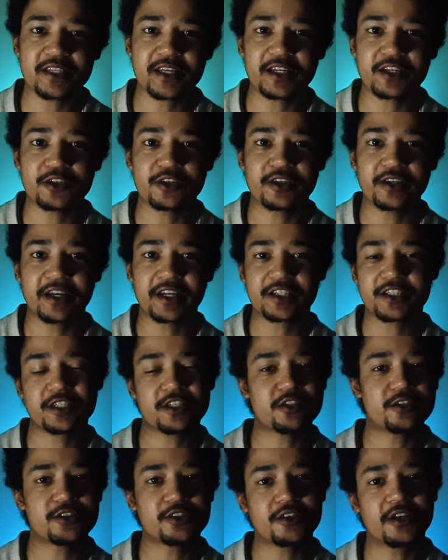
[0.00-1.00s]
that you can
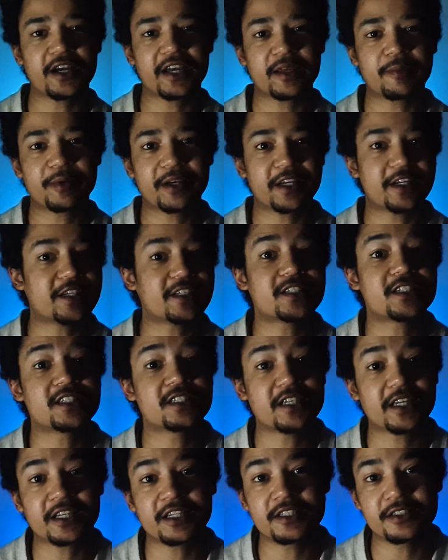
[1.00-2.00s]
actually use your iPad as a
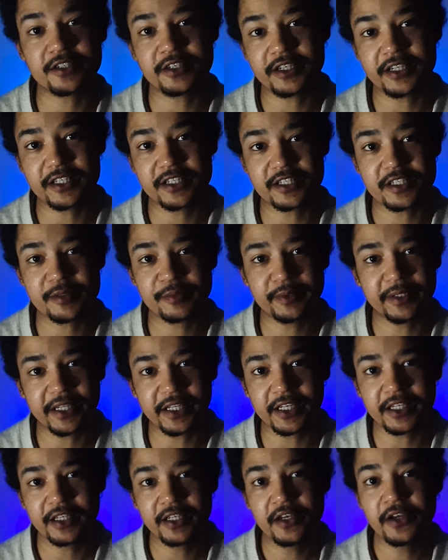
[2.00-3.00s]
secondary
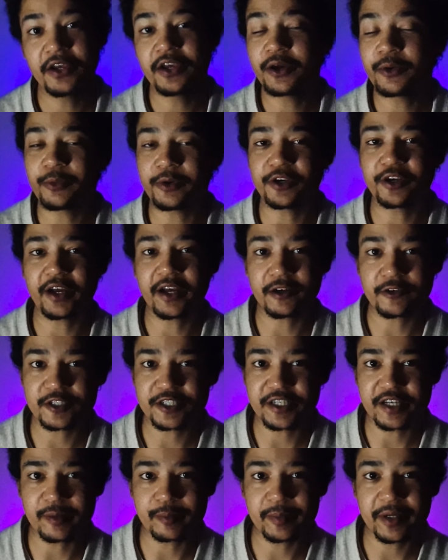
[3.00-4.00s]
display. When you're out
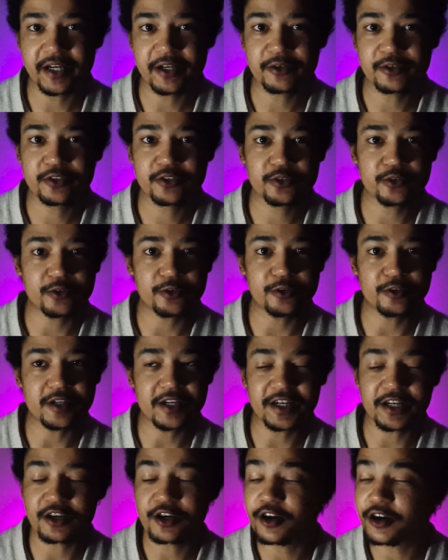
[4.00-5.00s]
and about or
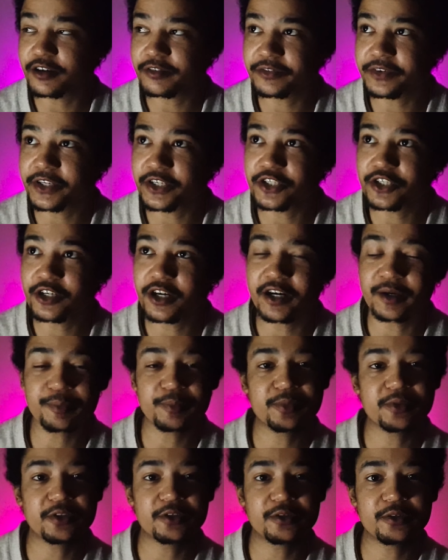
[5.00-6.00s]
at a coffee
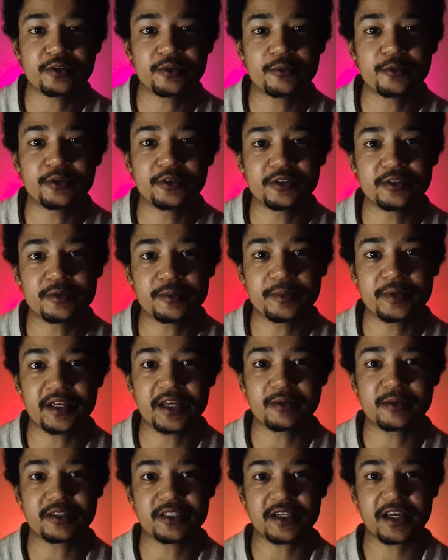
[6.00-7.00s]
shop, you will be
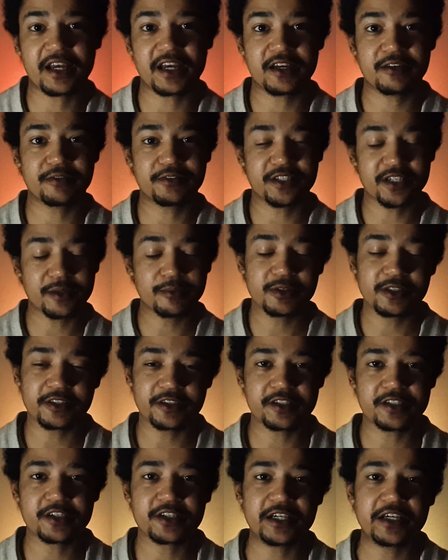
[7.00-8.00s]
able to have double
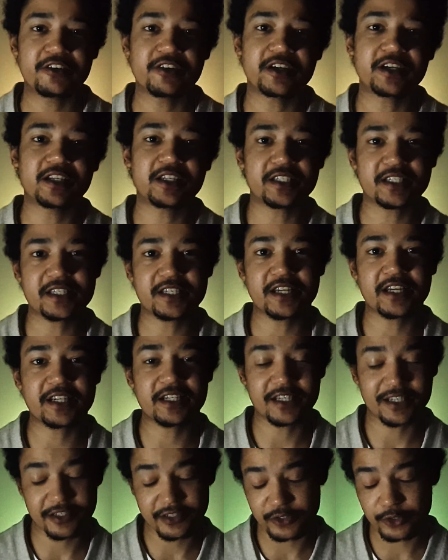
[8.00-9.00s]
the screen real estate
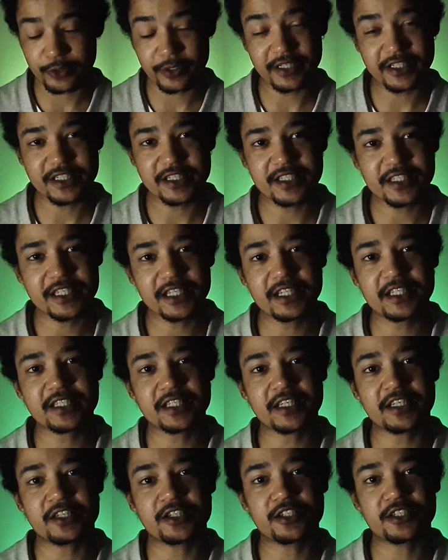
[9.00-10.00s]
at 26
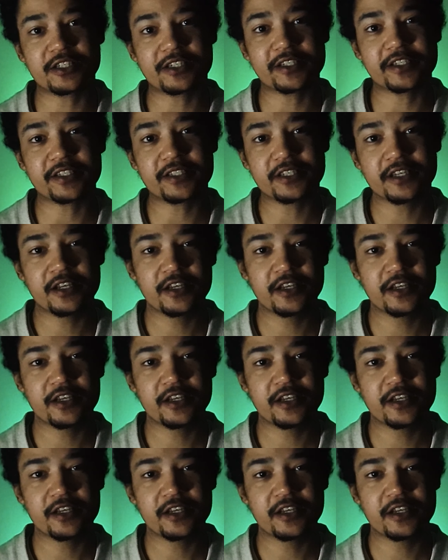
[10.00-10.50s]
inches,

· · · ·

Exercise prompt
Pick up at the line that holds "[4.00-5.00s]" and restate each line, word for word, through the last line of the entries. Include both end lines but none of the pictures.

Solution to this exercise
[4.00-5.00s]
and about or
[5.00-6.00s]
at a coffee
[6.00-7.00s]
shop, you will be
[7.00-8.00s]
able to have double
[8.00-9.00s]
the screen real estate
[9.00-10.00s]
at 26
[10.00-10.50s]
inches,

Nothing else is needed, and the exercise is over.